中高生に食事を提供することに対して、私も「子どもにただ飯を食わせたら自立を妨げるのでは」と言われたことがあるが、私は、自立とは自分で何でもできるようになることではない、と考えている。自立に向けて歩むためには、安心・安全や、お腹いっぱい食べることは必要不可欠だし、それを家庭だけに背負わせずに、難しい時には他の人がやればいいと思う。
そうやって地域に支えられて育った人は、将来、自分の家庭以外の子どものことも気にかけられるような大人になるかもしれない。そういったいい循環が、また次の世代を支える。孤立するのではなく、いろいろな人を頼って、関係性の中で生きられるようになることで、自立は芽生えるのだと思う。

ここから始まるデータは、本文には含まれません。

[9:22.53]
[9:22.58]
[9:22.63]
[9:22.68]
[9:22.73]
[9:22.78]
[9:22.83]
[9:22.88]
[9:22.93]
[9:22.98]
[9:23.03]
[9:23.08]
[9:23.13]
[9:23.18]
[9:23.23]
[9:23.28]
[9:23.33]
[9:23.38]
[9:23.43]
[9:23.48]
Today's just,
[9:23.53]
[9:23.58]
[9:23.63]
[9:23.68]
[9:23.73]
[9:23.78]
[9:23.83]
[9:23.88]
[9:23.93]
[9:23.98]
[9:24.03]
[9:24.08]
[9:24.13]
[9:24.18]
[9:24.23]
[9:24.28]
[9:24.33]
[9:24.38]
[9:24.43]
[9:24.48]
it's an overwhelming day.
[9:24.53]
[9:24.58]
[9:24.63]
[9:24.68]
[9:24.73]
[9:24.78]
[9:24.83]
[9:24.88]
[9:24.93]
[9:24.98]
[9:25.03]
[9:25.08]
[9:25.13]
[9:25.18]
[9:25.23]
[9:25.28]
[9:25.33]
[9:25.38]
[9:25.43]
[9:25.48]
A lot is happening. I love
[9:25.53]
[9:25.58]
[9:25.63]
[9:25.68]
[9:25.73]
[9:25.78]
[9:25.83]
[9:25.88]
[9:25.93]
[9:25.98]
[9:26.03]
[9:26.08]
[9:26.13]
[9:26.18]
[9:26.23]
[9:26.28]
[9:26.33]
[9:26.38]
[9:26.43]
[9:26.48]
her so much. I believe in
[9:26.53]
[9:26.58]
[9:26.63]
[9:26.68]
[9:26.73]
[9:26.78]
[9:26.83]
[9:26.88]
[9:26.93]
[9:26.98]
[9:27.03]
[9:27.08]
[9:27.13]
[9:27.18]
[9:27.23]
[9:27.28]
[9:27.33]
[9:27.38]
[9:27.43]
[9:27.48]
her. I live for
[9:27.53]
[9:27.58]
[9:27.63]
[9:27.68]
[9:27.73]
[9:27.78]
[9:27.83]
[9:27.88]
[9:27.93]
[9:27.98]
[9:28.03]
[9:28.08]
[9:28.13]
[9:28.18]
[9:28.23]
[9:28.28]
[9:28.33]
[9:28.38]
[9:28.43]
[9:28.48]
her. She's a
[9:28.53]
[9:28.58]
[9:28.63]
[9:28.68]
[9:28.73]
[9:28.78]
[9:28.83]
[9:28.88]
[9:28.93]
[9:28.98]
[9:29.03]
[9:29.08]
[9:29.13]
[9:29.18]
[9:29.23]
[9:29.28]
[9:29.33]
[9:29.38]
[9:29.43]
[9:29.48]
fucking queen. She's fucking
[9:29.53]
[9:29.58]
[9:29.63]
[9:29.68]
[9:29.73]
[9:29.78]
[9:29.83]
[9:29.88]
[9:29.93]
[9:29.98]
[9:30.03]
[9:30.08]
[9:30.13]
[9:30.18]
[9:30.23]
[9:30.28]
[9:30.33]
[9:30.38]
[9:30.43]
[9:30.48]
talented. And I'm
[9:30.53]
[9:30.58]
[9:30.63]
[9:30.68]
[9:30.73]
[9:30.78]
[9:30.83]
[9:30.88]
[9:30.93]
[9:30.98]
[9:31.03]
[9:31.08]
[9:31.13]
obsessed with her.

大人である幸重さんや私も、いろいろな人の力を借りながら活動し、生きている。幸重さんは「自分も他人に頼って……というか、迷惑をかけて生きている。子どもたちにもスタッフにも迷惑かけている」という。この日のイベントにも、幸重さんが関わった青年たちが手伝いに来ていた。2年前は、「手伝いに来た」といっても本当にただ来ただけだったのが、昨年は会場の準備などを手伝ってくれ、今回はもっと踏み込んで手伝ってくれたそうだ。
青年たちの年齢から考えたら、「もっとチャキチャキ手伝ってよ」と思う人もいるかもしれないけれど、1年間の成長や小さな変化が嬉しいと話していた。